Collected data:
------------------------------------------------------------

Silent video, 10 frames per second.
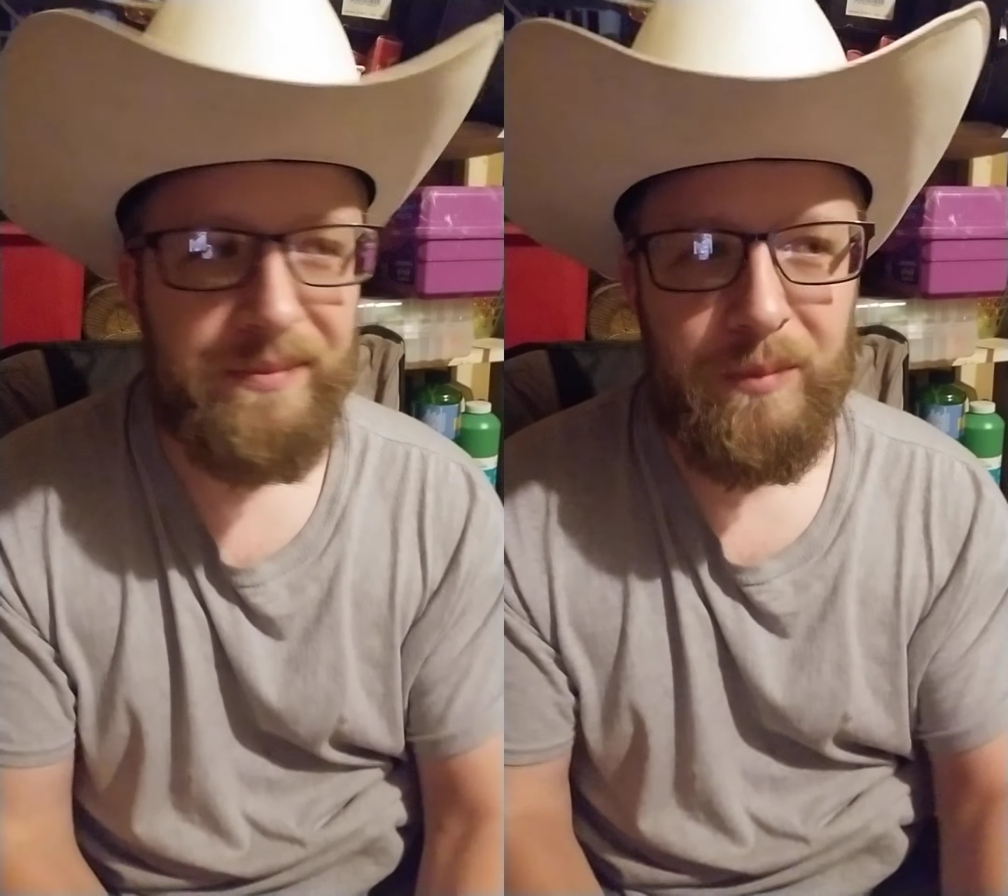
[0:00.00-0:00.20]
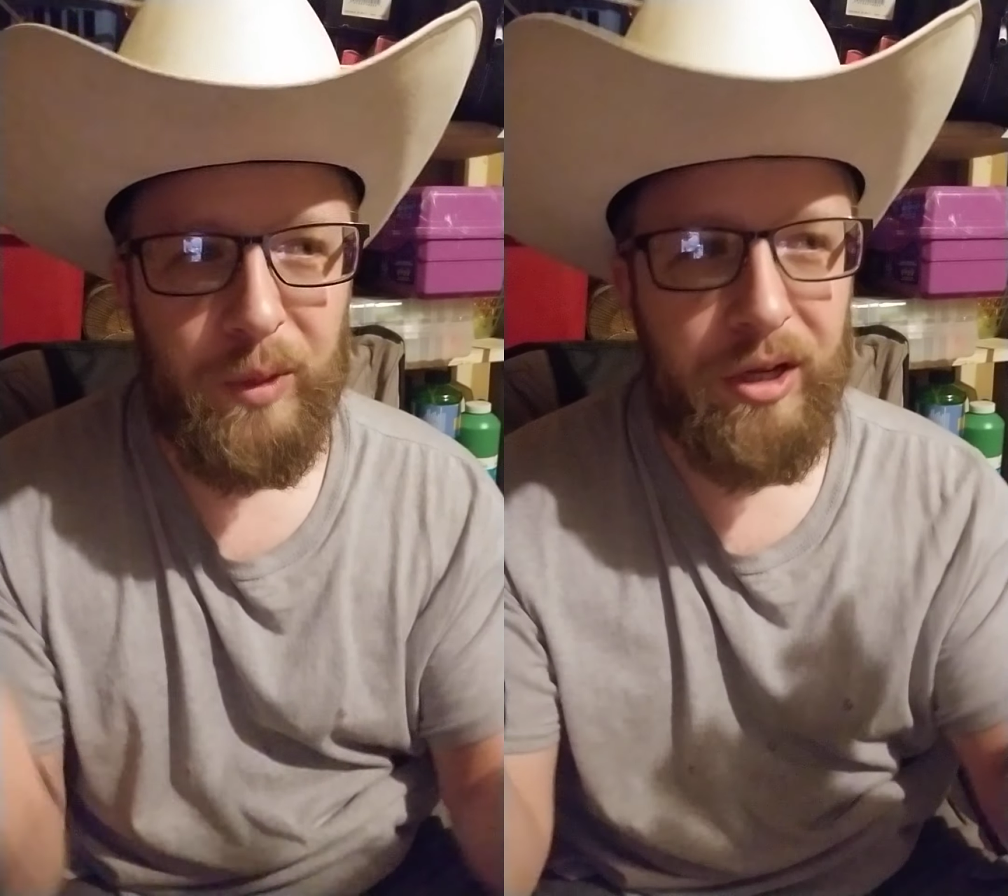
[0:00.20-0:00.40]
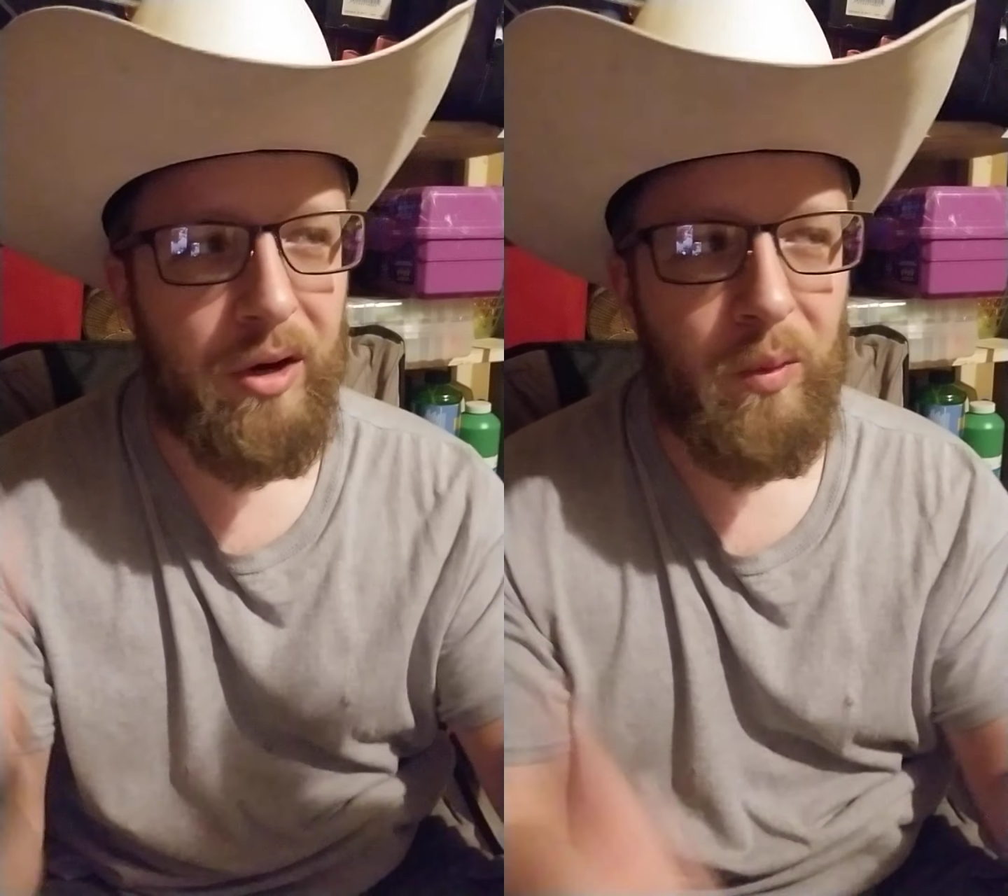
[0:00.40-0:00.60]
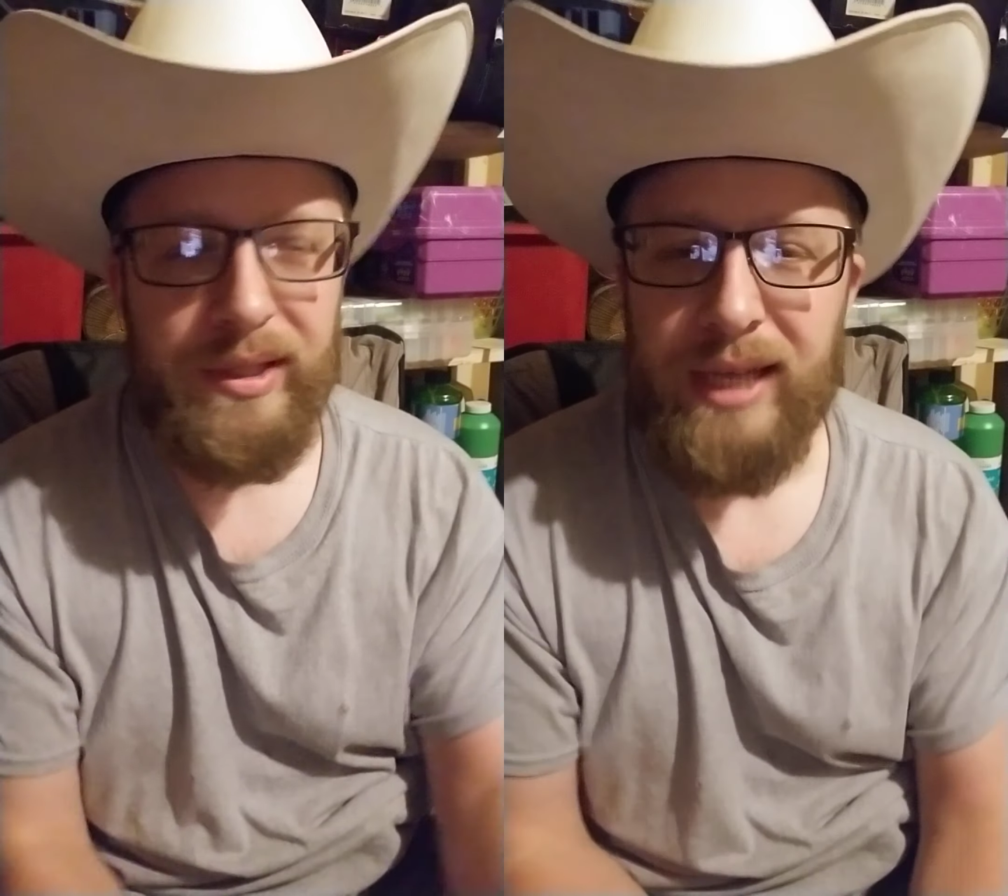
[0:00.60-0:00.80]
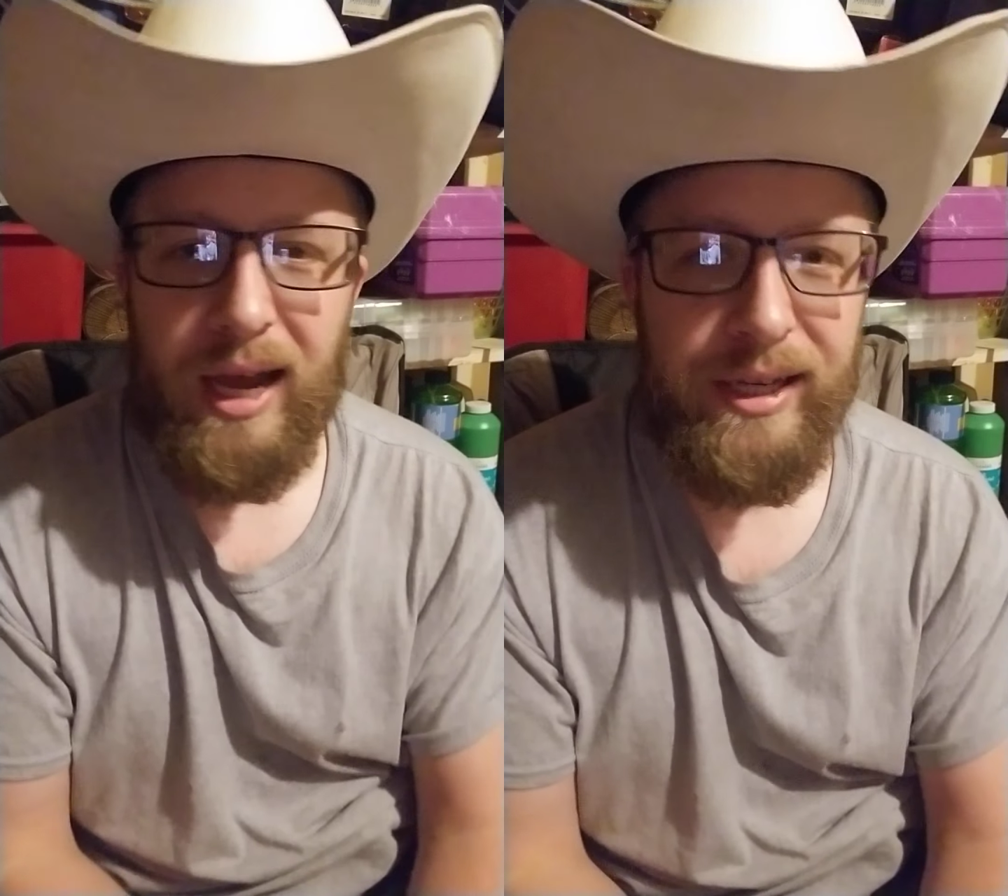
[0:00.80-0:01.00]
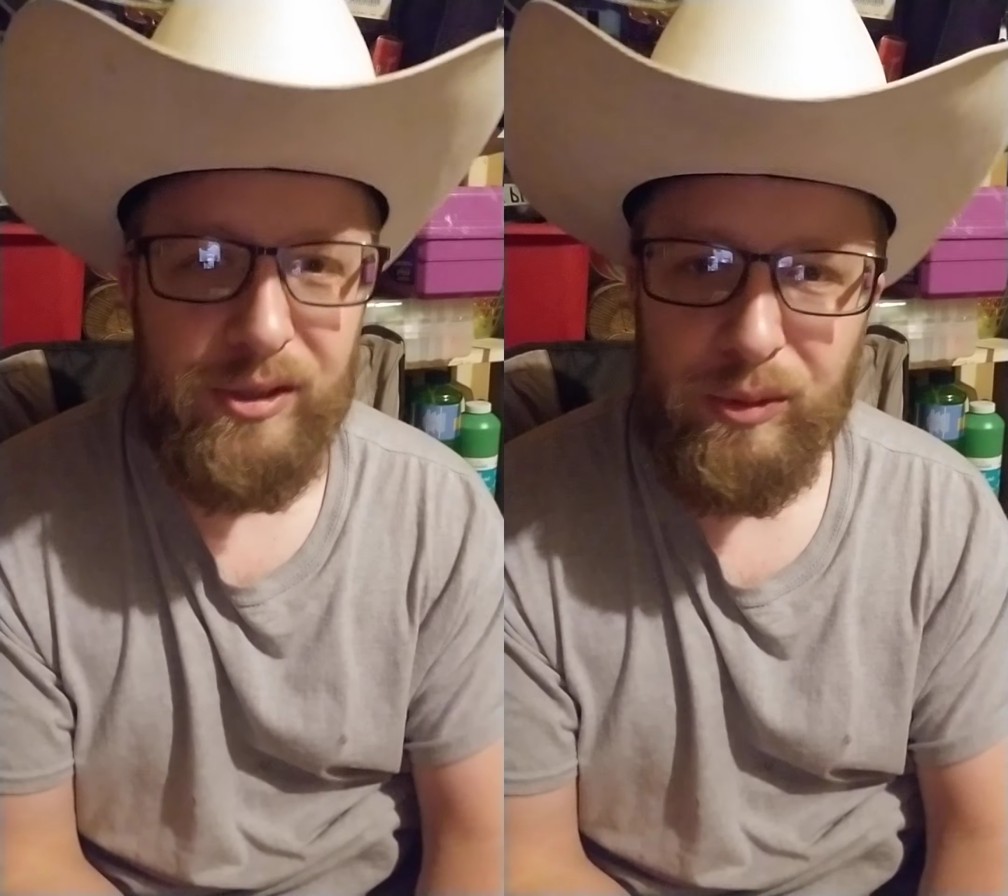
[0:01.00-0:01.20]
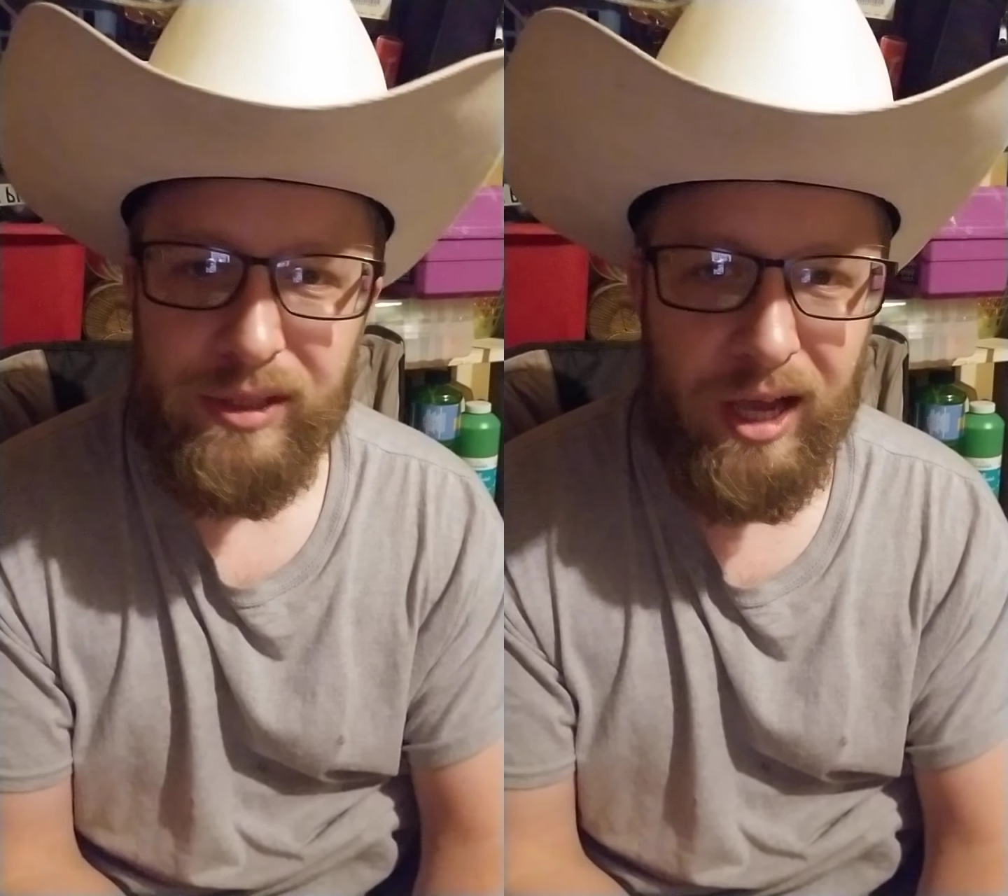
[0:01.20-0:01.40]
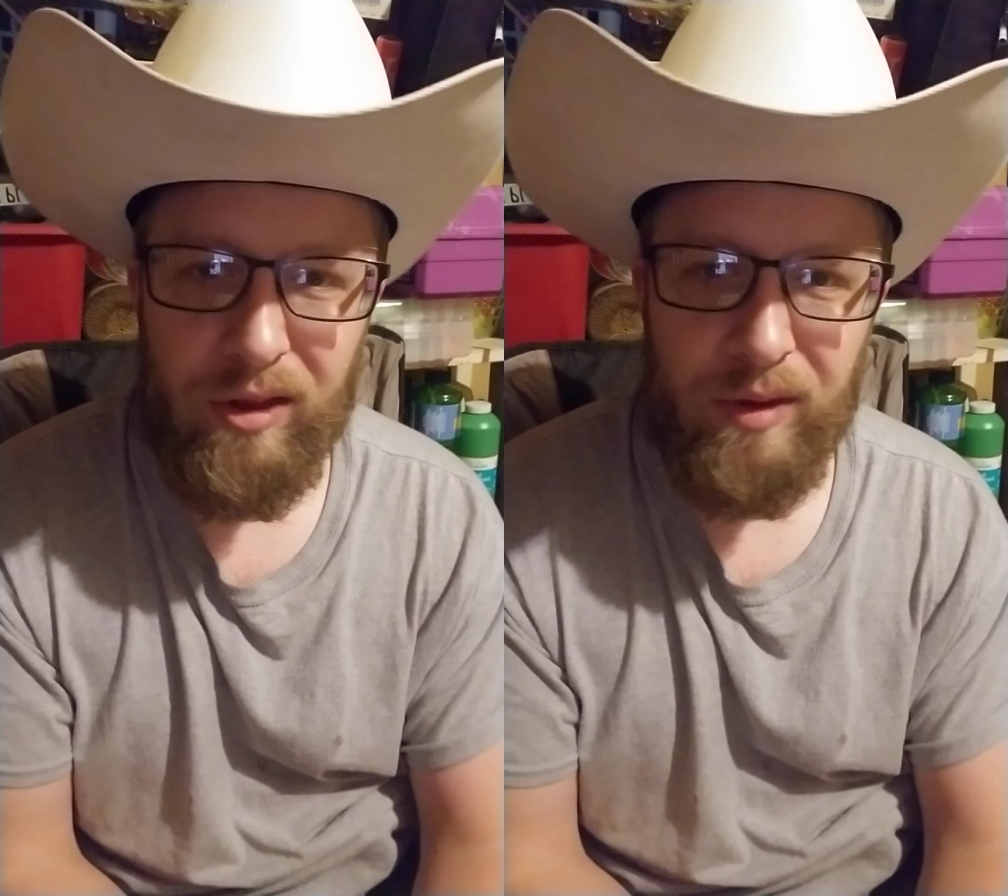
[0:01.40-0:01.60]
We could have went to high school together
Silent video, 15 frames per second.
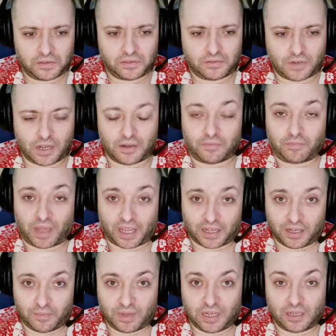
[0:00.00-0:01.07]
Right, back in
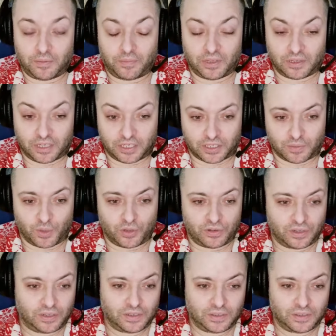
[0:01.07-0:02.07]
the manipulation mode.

------------------------------------------------------------

Task item » Exclude the images, then output the data above word for word.

Response to this task »
Silent video, 10 frames per second.
[0:00.00-0:00.20]
[0:00.20-0:00.40]
[0:00.40-0:00.60]
[0:00.60-0:00.80]
[0:00.80-0:01.00]
[0:01.00-0:01.20]
[0:01.20-0:01.40]
[0:01.40-0:01.60]
We could have went to high school together
Silent video, 15 frames per second.
[0:00.00-0:01.07]
Right, back in
[0:01.07-0:02.07]
the manipulation mode.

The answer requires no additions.